Your instructions: From the line that contains "(6.00 s to 7.00 s)" through the end of the records below, write out each line exactly as it appears, but not the pictures.

(Data extracts begins)

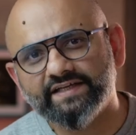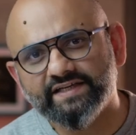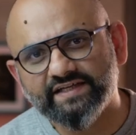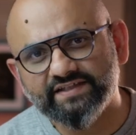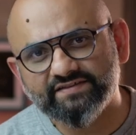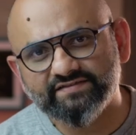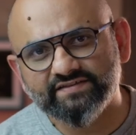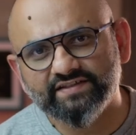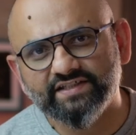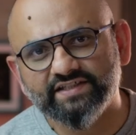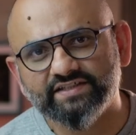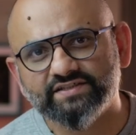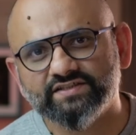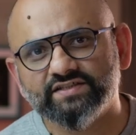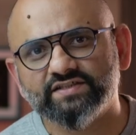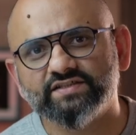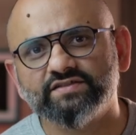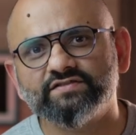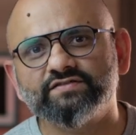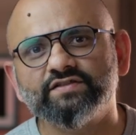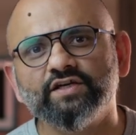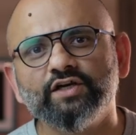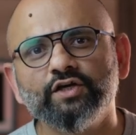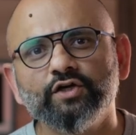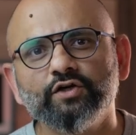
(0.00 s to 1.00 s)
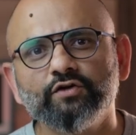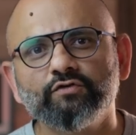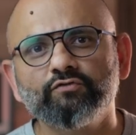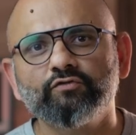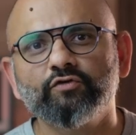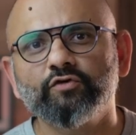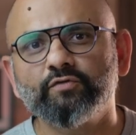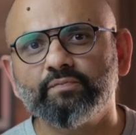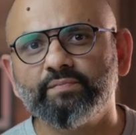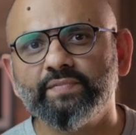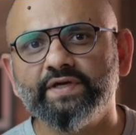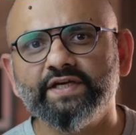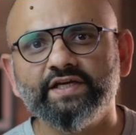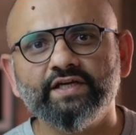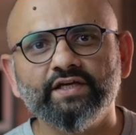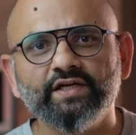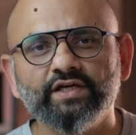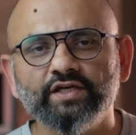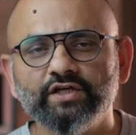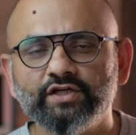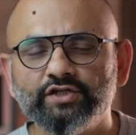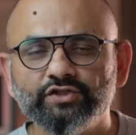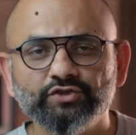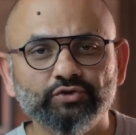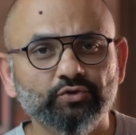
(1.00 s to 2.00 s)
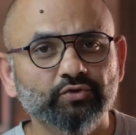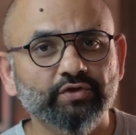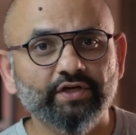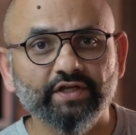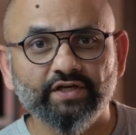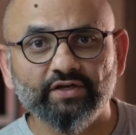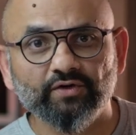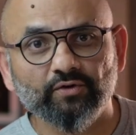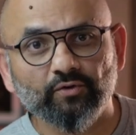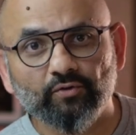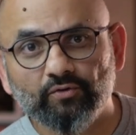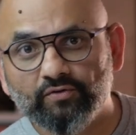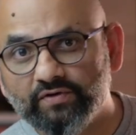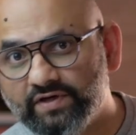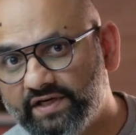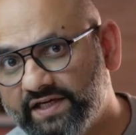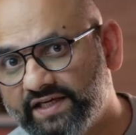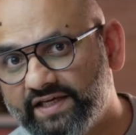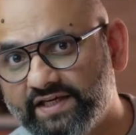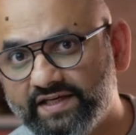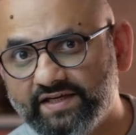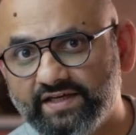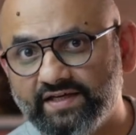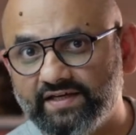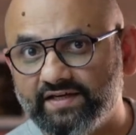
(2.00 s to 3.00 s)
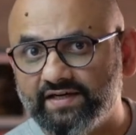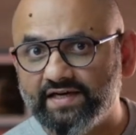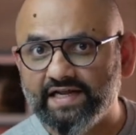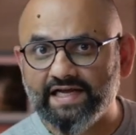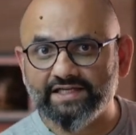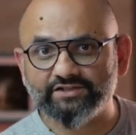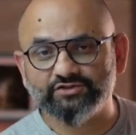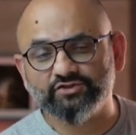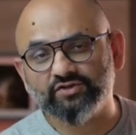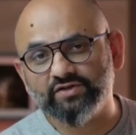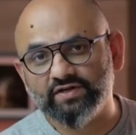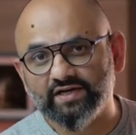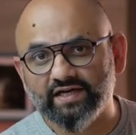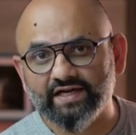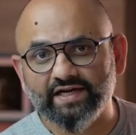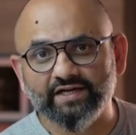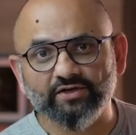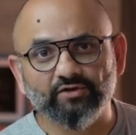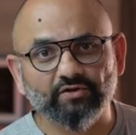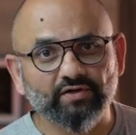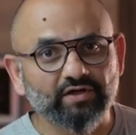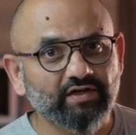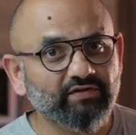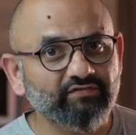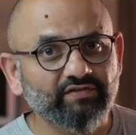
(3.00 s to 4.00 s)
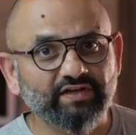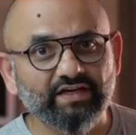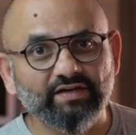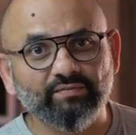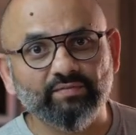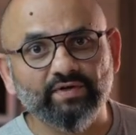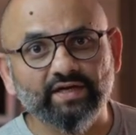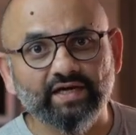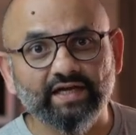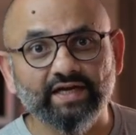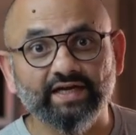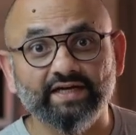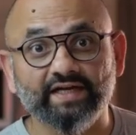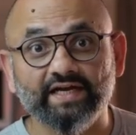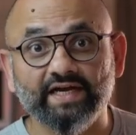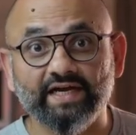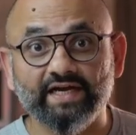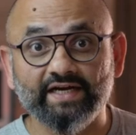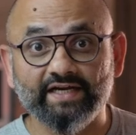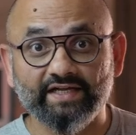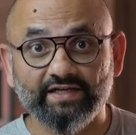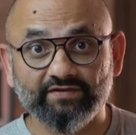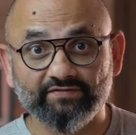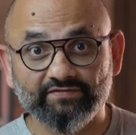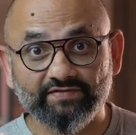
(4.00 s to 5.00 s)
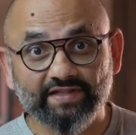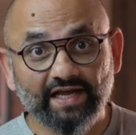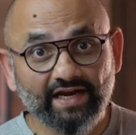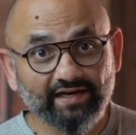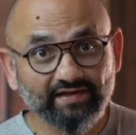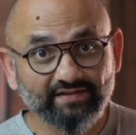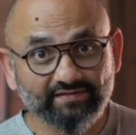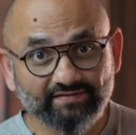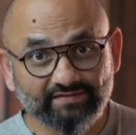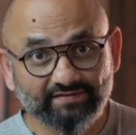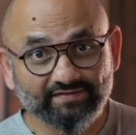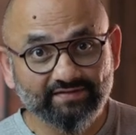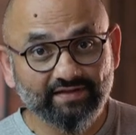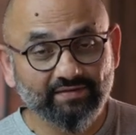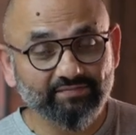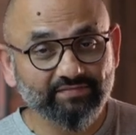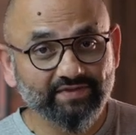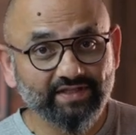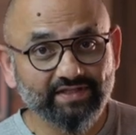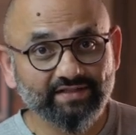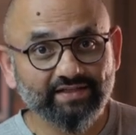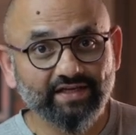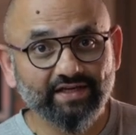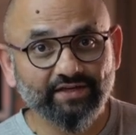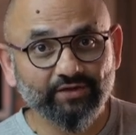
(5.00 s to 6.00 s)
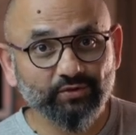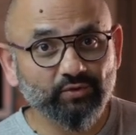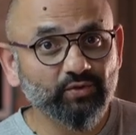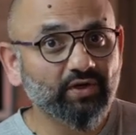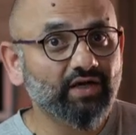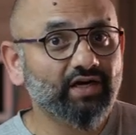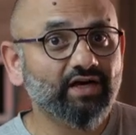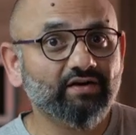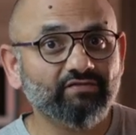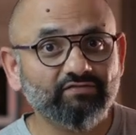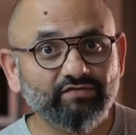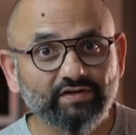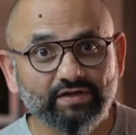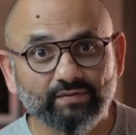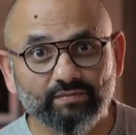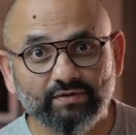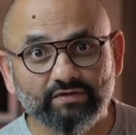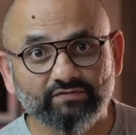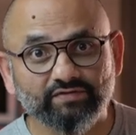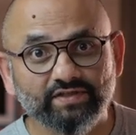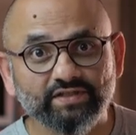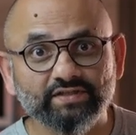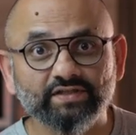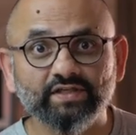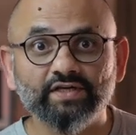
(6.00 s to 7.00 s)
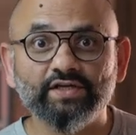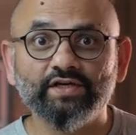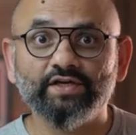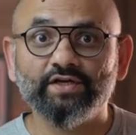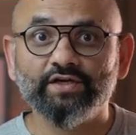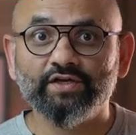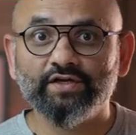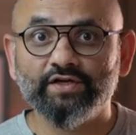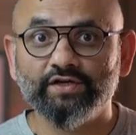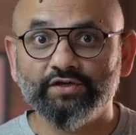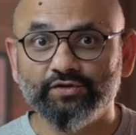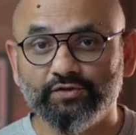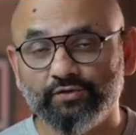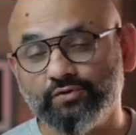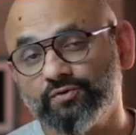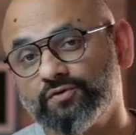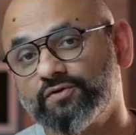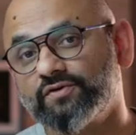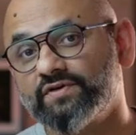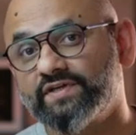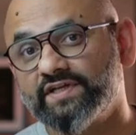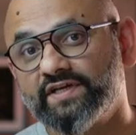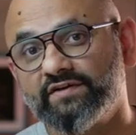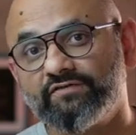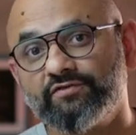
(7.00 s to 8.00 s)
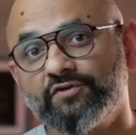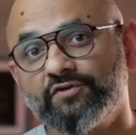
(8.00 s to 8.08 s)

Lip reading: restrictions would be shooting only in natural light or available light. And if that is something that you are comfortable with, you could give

(Data extracts ends)

Solution:
(6.00 s to 7.00 s)
(7.00 s to 8.00 s)
(8.00 s to 8.08 s)

Lip reading: restrictions would be shooting only in natural light or available light. And if that is something that you are comfortable with, you could give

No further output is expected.